→ **Task description**
Each record below should be given again exactly as it reads.

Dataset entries
== == ==
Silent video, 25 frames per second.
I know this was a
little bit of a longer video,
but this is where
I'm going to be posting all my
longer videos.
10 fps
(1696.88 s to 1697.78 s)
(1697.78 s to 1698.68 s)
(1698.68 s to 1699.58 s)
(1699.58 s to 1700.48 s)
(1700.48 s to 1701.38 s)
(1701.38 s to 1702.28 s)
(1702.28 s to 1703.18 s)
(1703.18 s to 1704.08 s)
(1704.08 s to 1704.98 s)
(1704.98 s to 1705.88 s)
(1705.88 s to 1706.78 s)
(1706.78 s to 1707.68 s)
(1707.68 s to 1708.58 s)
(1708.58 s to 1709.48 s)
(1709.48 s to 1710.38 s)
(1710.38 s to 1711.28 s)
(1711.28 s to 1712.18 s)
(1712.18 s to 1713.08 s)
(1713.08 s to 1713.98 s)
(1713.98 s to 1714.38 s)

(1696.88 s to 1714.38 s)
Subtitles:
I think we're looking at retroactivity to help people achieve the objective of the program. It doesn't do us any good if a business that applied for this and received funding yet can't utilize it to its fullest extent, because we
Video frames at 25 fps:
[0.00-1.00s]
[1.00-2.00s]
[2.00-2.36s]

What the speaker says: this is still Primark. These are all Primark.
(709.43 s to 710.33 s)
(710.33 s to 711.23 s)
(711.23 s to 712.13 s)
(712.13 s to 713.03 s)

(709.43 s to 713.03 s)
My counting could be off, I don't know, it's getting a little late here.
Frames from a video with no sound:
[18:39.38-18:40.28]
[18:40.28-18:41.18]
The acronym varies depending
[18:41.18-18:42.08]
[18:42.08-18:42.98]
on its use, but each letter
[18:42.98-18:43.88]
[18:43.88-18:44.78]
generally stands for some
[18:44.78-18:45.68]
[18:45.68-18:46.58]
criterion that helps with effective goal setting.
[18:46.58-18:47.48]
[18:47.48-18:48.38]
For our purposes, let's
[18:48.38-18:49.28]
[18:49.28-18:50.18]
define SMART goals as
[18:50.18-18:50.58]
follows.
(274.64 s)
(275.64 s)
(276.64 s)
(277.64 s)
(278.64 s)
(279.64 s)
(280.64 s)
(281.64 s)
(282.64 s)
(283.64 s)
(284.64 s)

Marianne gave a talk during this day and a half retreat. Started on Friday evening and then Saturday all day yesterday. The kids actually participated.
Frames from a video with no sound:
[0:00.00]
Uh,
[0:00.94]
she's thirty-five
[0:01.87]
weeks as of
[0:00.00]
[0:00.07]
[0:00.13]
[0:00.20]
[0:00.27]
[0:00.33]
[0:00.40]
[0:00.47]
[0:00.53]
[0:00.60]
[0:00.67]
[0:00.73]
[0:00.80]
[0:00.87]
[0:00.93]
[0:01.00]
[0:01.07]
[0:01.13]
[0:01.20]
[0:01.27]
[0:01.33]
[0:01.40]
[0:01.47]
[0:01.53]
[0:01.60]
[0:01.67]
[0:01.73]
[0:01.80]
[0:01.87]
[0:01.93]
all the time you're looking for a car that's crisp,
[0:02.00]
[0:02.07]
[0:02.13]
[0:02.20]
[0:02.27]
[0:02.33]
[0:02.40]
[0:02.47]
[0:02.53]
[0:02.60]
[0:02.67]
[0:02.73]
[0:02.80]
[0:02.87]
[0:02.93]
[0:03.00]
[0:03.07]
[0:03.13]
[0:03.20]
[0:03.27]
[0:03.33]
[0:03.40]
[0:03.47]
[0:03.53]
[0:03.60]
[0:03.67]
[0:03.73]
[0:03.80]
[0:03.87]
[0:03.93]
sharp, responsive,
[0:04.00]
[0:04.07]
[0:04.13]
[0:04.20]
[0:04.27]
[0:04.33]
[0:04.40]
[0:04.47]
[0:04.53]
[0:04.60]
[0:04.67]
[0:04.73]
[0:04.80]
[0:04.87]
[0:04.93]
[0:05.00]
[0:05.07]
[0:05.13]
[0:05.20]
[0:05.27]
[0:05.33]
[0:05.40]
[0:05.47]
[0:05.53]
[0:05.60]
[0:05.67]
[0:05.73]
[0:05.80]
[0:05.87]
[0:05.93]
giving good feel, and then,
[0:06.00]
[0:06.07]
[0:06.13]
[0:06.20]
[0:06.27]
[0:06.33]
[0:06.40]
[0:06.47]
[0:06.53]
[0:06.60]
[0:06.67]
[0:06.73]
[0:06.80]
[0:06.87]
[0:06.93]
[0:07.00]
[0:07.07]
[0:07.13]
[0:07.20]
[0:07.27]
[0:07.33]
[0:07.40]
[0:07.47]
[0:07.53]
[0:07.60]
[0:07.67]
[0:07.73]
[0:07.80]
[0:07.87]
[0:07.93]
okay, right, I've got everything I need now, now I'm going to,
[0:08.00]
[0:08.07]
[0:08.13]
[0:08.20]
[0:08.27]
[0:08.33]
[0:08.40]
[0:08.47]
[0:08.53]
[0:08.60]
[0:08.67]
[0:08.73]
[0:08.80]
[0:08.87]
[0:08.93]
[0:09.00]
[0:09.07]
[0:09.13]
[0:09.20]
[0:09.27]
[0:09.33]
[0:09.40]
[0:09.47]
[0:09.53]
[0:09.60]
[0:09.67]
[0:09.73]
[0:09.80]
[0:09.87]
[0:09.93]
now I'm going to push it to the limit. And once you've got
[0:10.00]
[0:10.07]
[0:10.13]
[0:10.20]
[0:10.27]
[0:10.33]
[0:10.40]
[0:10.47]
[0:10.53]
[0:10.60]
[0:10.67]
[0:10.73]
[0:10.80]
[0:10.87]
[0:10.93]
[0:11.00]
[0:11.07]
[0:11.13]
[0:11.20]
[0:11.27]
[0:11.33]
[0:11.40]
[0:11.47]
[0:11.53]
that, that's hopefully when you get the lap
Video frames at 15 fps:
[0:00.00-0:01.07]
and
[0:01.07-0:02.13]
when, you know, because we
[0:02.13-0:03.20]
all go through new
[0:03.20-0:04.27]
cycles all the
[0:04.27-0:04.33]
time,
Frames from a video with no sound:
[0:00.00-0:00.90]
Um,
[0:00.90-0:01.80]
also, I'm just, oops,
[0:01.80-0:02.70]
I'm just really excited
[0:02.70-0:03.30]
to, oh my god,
== == ==
→ **Exercise answer**
Silent video, 25 frames per second.
I know this was a
little bit of a longer video,
but this is where
I'm going to be posting all my
longer videos.
10 fps
(1696.88 s to 1697.78 s)
(1697.78 s to 1698.68 s)
(1698.68 s to 1699.58 s)
(1699.58 s to 1700.48 s)
(1700.48 s to 1701.38 s)
(1701.38 s to 1702.28 s)
(1702.28 s to 1703.18 s)
(1703.18 s to 1704.08 s)
(1704.08 s to 1704.98 s)
(1704.98 s to 1705.88 s)
(1705.88 s to 1706.78 s)
(1706.78 s to 1707.68 s)
(1707.68 s to 1708.58 s)
(1708.58 s to 1709.48 s)
(1709.48 s to 1710.38 s)
(1710.38 s to 1711.28 s)
(1711.28 s to 1712.18 s)
(1712.18 s to 1713.08 s)
(1713.08 s to 1713.98 s)
(1713.98 s to 1714.38 s)

(1696.88 s to 1714.38 s)
Subtitles:
I think we're looking at retroactivity to help people achieve the objective of the program. It doesn't do us any good if a business that applied for this and received funding yet can't utilize it to its fullest extent, because we
Video frames at 25 fps:
[0.00-1.00s]
[1.00-2.00s]
[2.00-2.36s]

What the speaker says: this is still Primark. These are all Primark.
(709.43 s to 710.33 s)
(710.33 s to 711.23 s)
(711.23 s to 712.13 s)
(712.13 s to 713.03 s)

(709.43 s to 713.03 s)
My counting could be off, I don't know, it's getting a little late here.
Frames from a video with no sound:
[18:39.38-18:40.28]
[18:40.28-18:41.18]
The acronym varies depending
[18:41.18-18:42.08]
[18:42.08-18:42.98]
on its use, but each letter
[18:42.98-18:43.88]
[18:43.88-18:44.78]
generally stands for some
[18:44.78-18:45.68]
[18:45.68-18:46.58]
criterion that helps with effective goal setting.
[18:46.58-18:47.48]
[18:47.48-18:48.38]
For our purposes, let's
[18:48.38-18:49.28]
[18:49.28-18:50.18]
define SMART goals as
[18:50.18-18:50.58]
follows.
(274.64 s)
(275.64 s)
(276.64 s)
(277.64 s)
(278.64 s)
(279.64 s)
(280.64 s)
(281.64 s)
(282.64 s)
(283.64 s)
(284.64 s)

Marianne gave a talk during this day and a half retreat. Started on Friday evening and then Saturday all day yesterday. The kids actually participated.
Frames from a video with no sound:
[0:00.00]
Uh,
[0:00.94]
she's thirty-five
[0:01.87]
weeks as of
[0:00.00]
[0:00.07]
[0:00.13]
[0:00.20]
[0:00.27]
[0:00.33]
[0:00.40]
[0:00.47]
[0:00.53]
[0:00.60]
[0:00.67]
[0:00.73]
[0:00.80]
[0:00.87]
[0:00.93]
[0:01.00]
[0:01.07]
[0:01.13]
[0:01.20]
[0:01.27]
[0:01.33]
[0:01.40]
[0:01.47]
[0:01.53]
[0:01.60]
[0:01.67]
[0:01.73]
[0:01.80]
[0:01.87]
[0:01.93]
all the time you're looking for a car that's crisp,
[0:02.00]
[0:02.07]
[0:02.13]
[0:02.20]
[0:02.27]
[0:02.33]
[0:02.40]
[0:02.47]
[0:02.53]
[0:02.60]
[0:02.67]
[0:02.73]
[0:02.80]
[0:02.87]
[0:02.93]
[0:03.00]
[0:03.07]
[0:03.13]
[0:03.20]
[0:03.27]
[0:03.33]
[0:03.40]
[0:03.47]
[0:03.53]
[0:03.60]
[0:03.67]
[0:03.73]
[0:03.80]
[0:03.87]
[0:03.93]
sharp, responsive,
[0:04.00]
[0:04.07]
[0:04.13]
[0:04.20]
[0:04.27]
[0:04.33]
[0:04.40]
[0:04.47]
[0:04.53]
[0:04.60]
[0:04.67]
[0:04.73]
[0:04.80]
[0:04.87]
[0:04.93]
[0:05.00]
[0:05.07]
[0:05.13]
[0:05.20]
[0:05.27]
[0:05.33]
[0:05.40]
[0:05.47]
[0:05.53]
[0:05.60]
[0:05.67]
[0:05.73]
[0:05.80]
[0:05.87]
[0:05.93]
giving good feel, and then,
[0:06.00]
[0:06.07]
[0:06.13]
[0:06.20]
[0:06.27]
[0:06.33]
[0:06.40]
[0:06.47]
[0:06.53]
[0:06.60]
[0:06.67]
[0:06.73]
[0:06.80]
[0:06.87]
[0:06.93]
[0:07.00]
[0:07.07]
[0:07.13]
[0:07.20]
[0:07.27]
[0:07.33]
[0:07.40]
[0:07.47]
[0:07.53]
[0:07.60]
[0:07.67]
[0:07.73]
[0:07.80]
[0:07.87]
[0:07.93]
okay, right, I've got everything I need now, now I'm going to,
[0:08.00]
[0:08.07]
[0:08.13]
[0:08.20]
[0:08.27]
[0:08.33]
[0:08.40]
[0:08.47]
[0:08.53]
[0:08.60]
[0:08.67]
[0:08.73]
[0:08.80]
[0:08.87]
[0:08.93]
[0:09.00]
[0:09.07]
[0:09.13]
[0:09.20]
[0:09.27]
[0:09.33]
[0:09.40]
[0:09.47]
[0:09.53]
[0:09.60]
[0:09.67]
[0:09.73]
[0:09.80]
[0:09.87]
[0:09.93]
now I'm going to push it to the limit. And once you've got
[0:10.00]
[0:10.07]
[0:10.13]
[0:10.20]
[0:10.27]
[0:10.33]
[0:10.40]
[0:10.47]
[0:10.53]
[0:10.60]
[0:10.67]
[0:10.73]
[0:10.80]
[0:10.87]
[0:10.93]
[0:11.00]
[0:11.07]
[0:11.13]
[0:11.20]
[0:11.27]
[0:11.33]
[0:11.40]
[0:11.47]
[0:11.53]
that, that's hopefully when you get the lap
Video frames at 15 fps:
[0:00.00-0:01.07]
and
[0:01.07-0:02.13]
when, you know, because we
[0:02.13-0:03.20]
all go through new
[0:03.20-0:04.27]
cycles all the
[0:04.27-0:04.33]
time,
Frames from a video with no sound:
[0:00.00-0:00.90]
Um,
[0:00.90-0:01.80]
also, I'm just, oops,
[0:01.80-0:02.70]
I'm just really excited
[0:02.70-0:03.30]
to, oh my god,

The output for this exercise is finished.